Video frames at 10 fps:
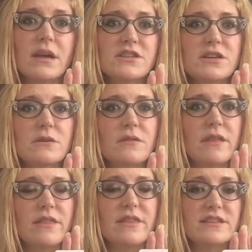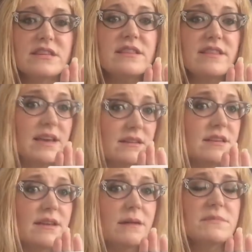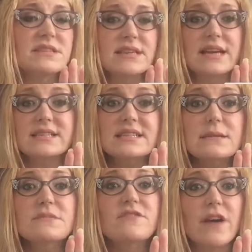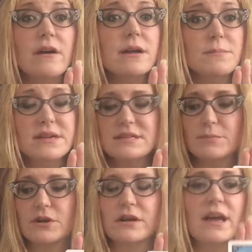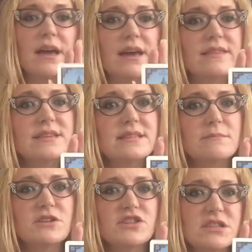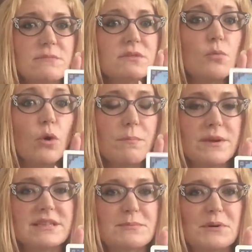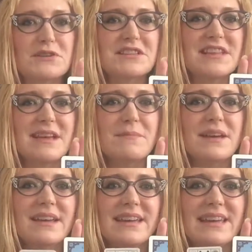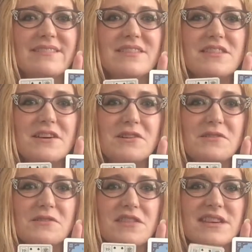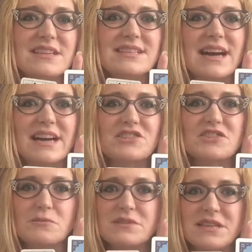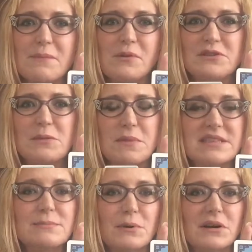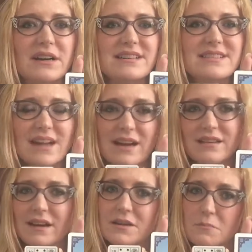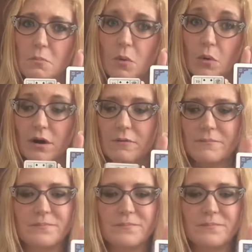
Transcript: So to, th to them, this deck seems very Pittsburgh, and this image seems more Pittsburgh to them even though this actually resembles the Pittsburgh skyline more.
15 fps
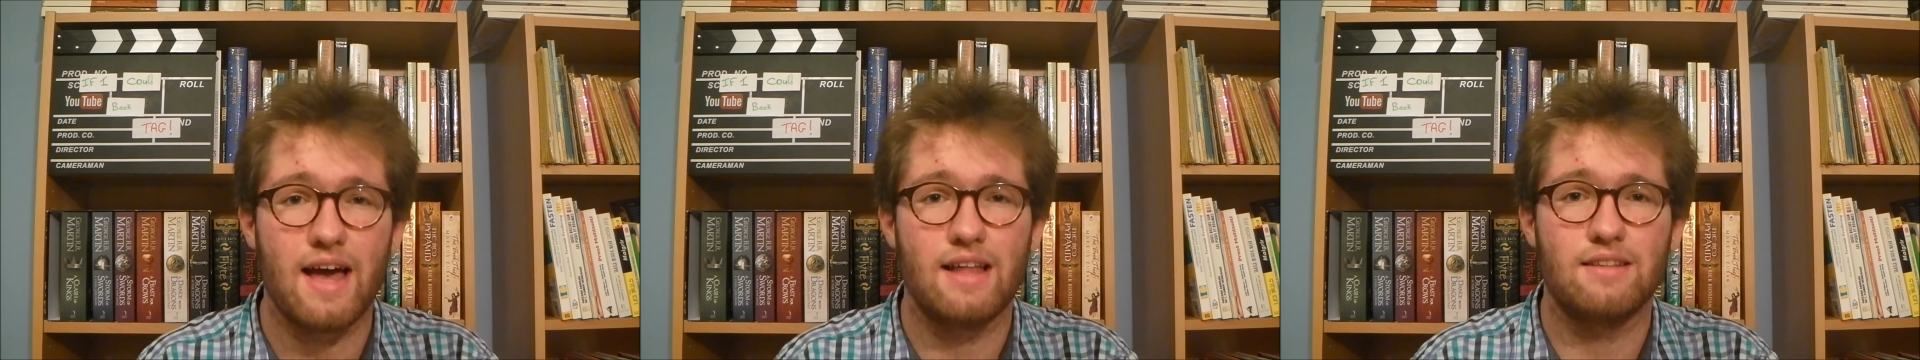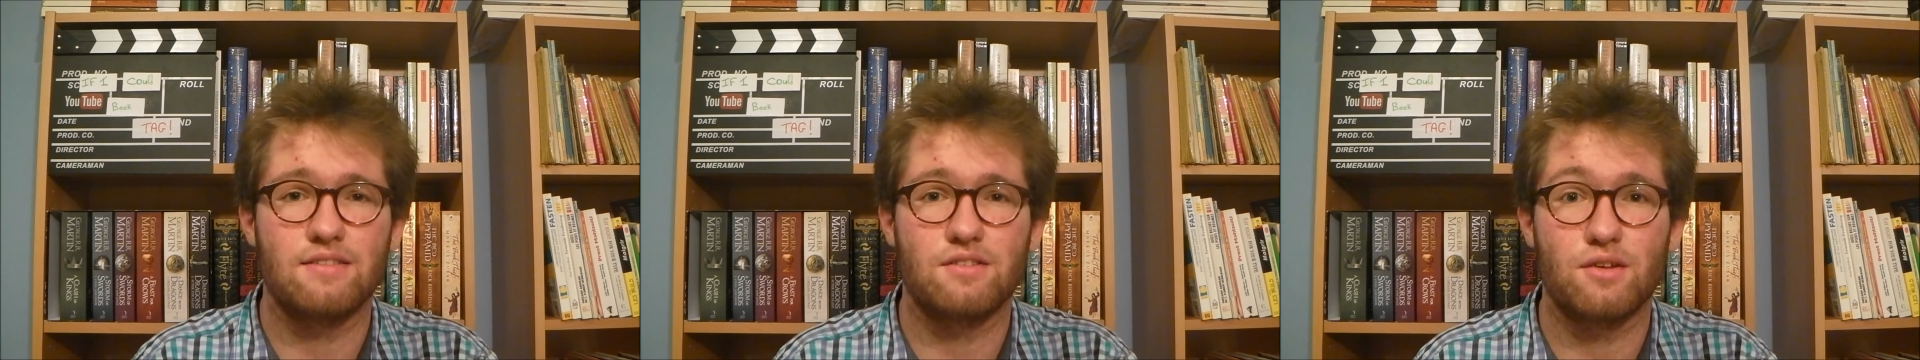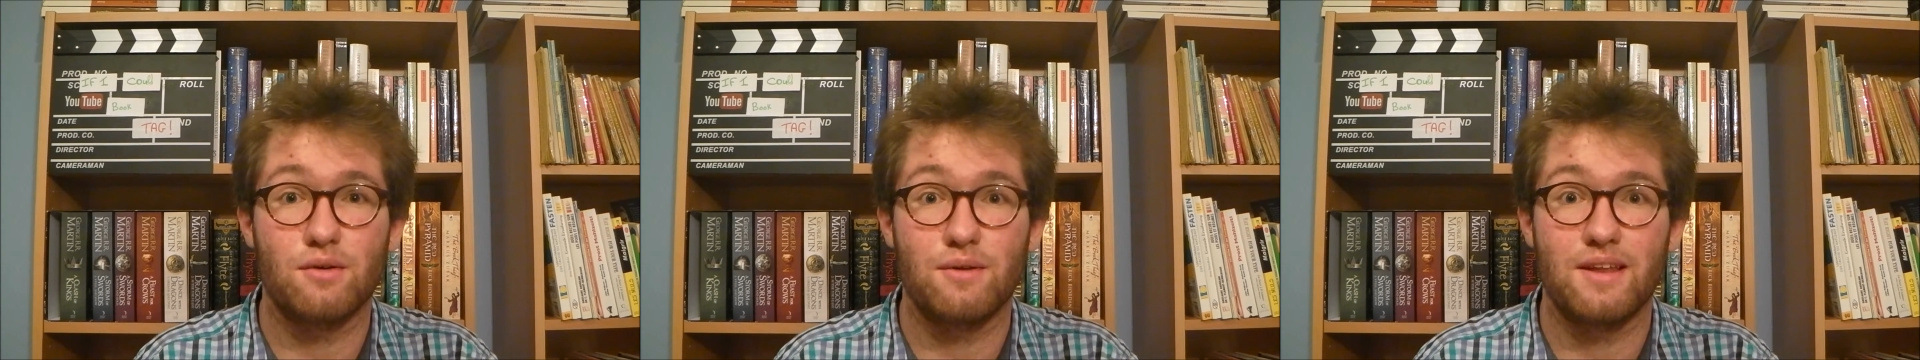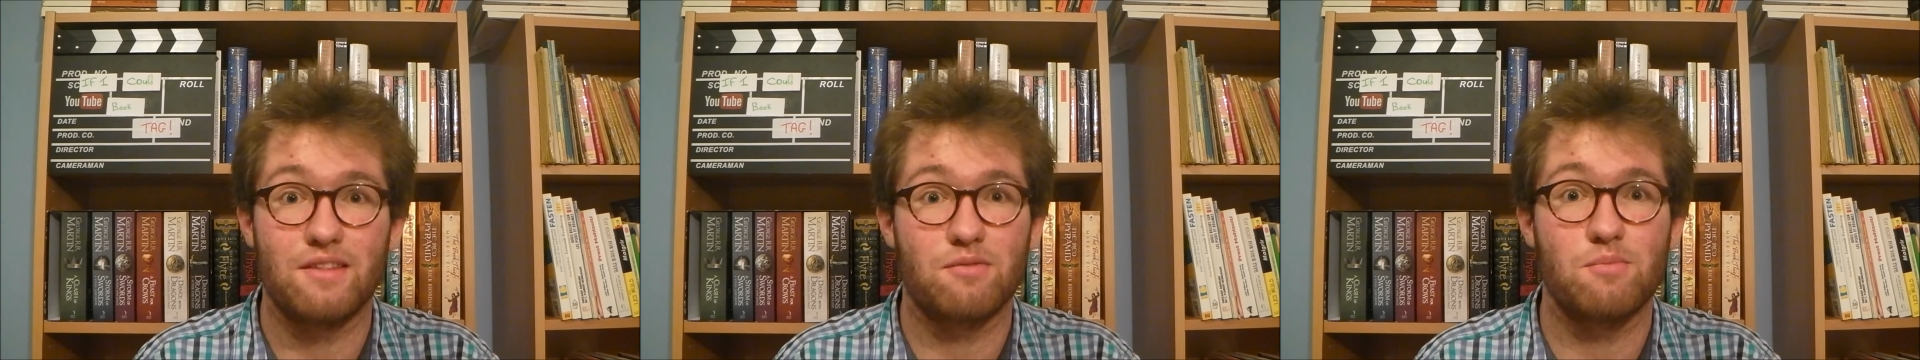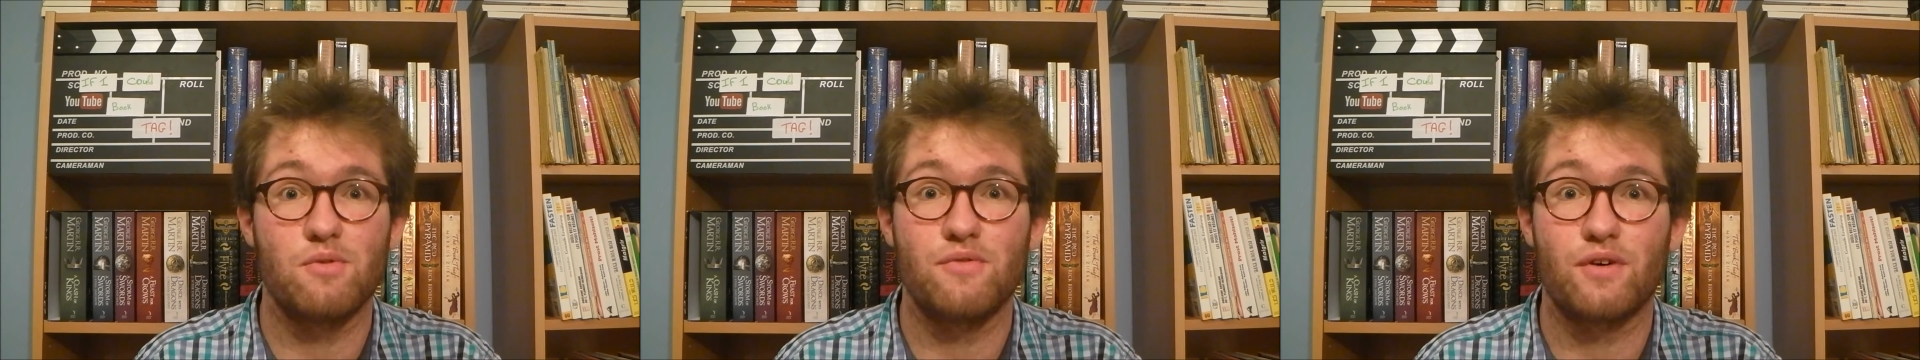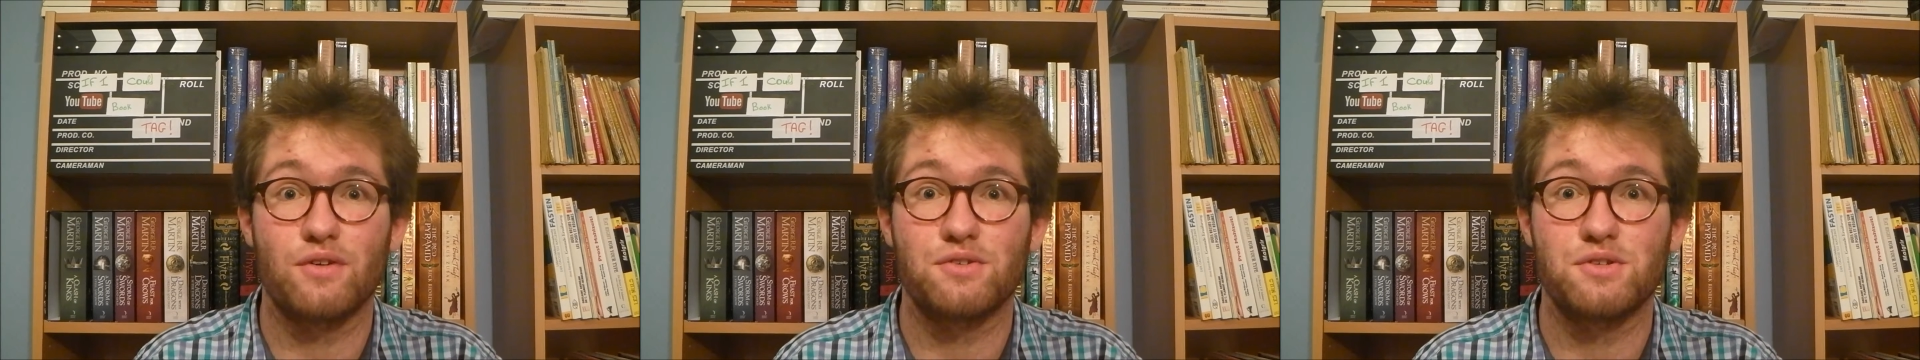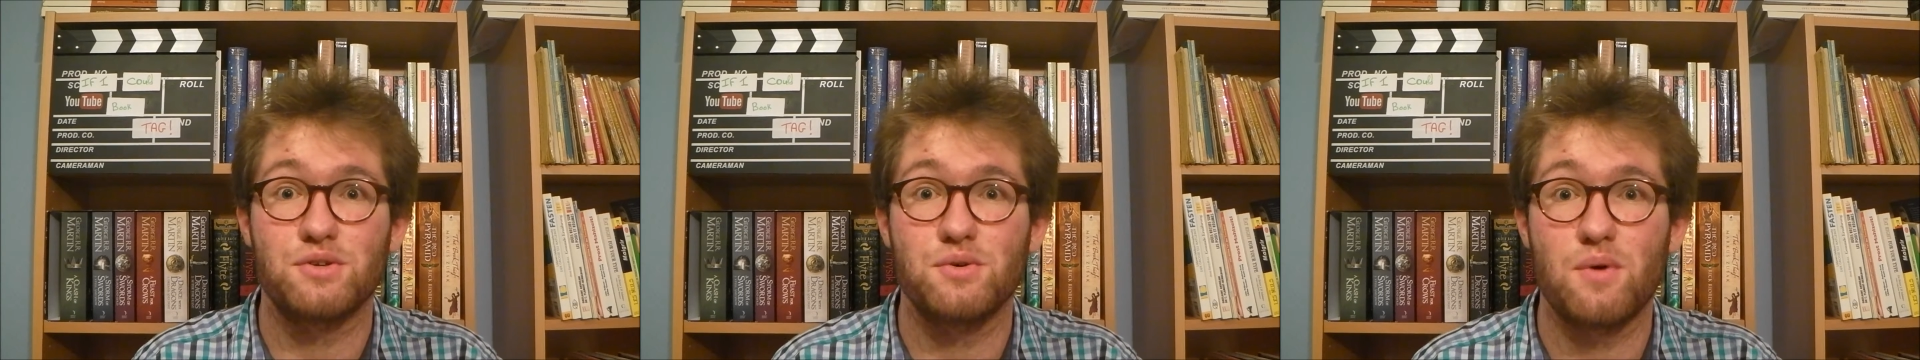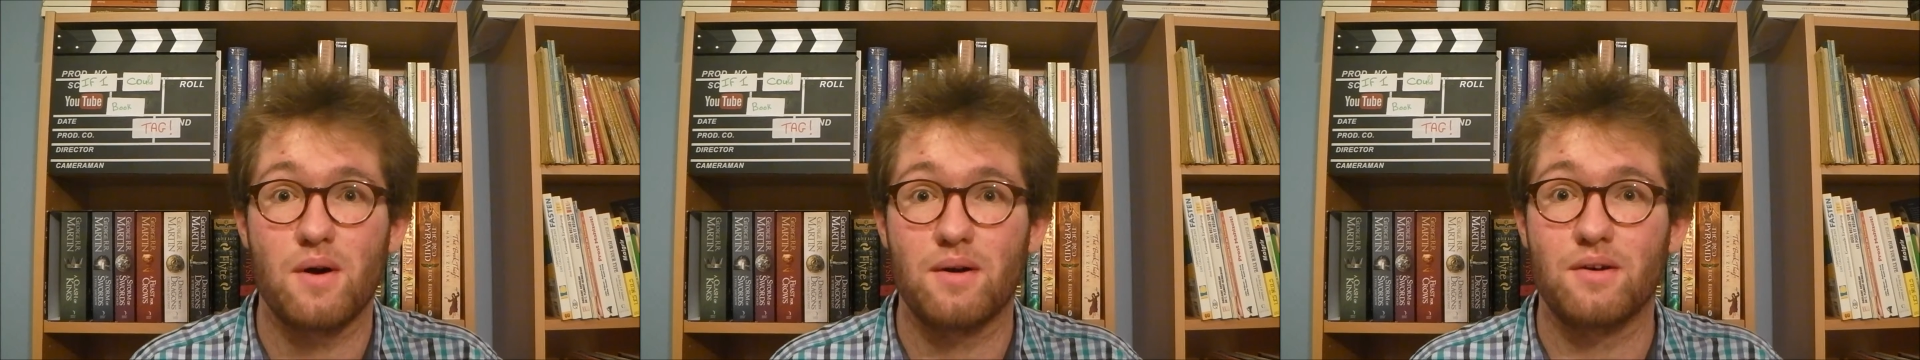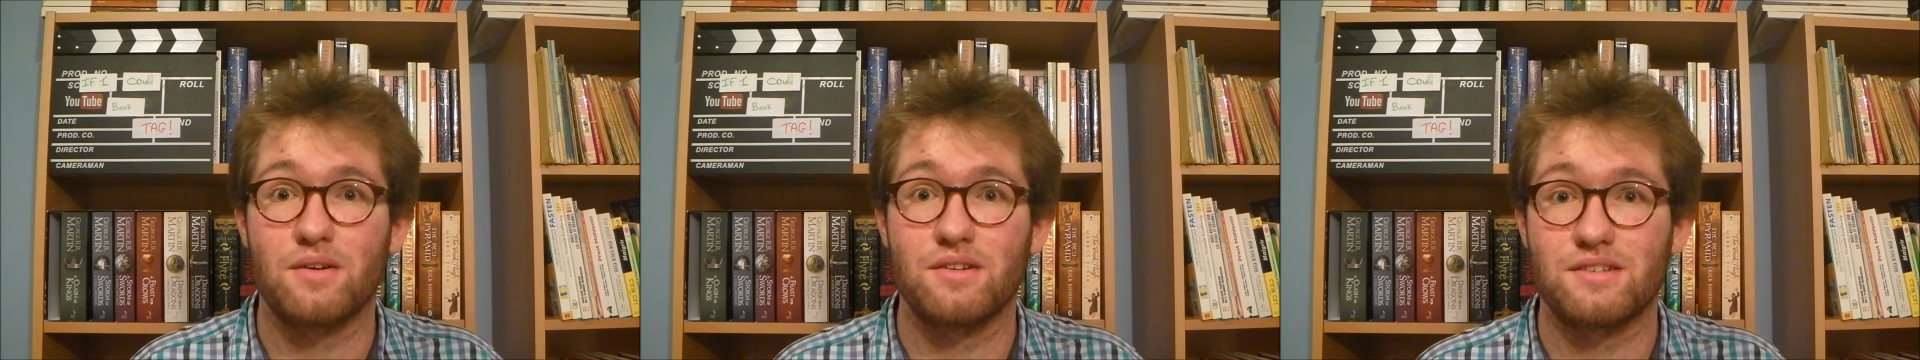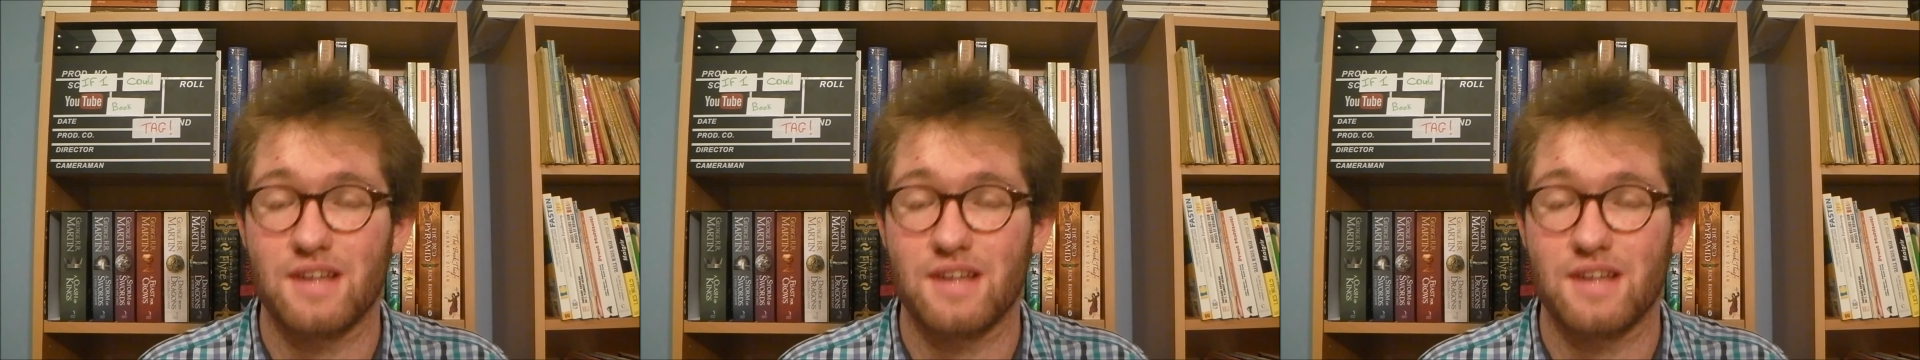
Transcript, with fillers: And so let's move on to who I'm going to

● ● ● ●

__What you have to do__: Tally the lines of the material in which the string "Transcript" occurs, and present only that tally.

__Expected answer__: 2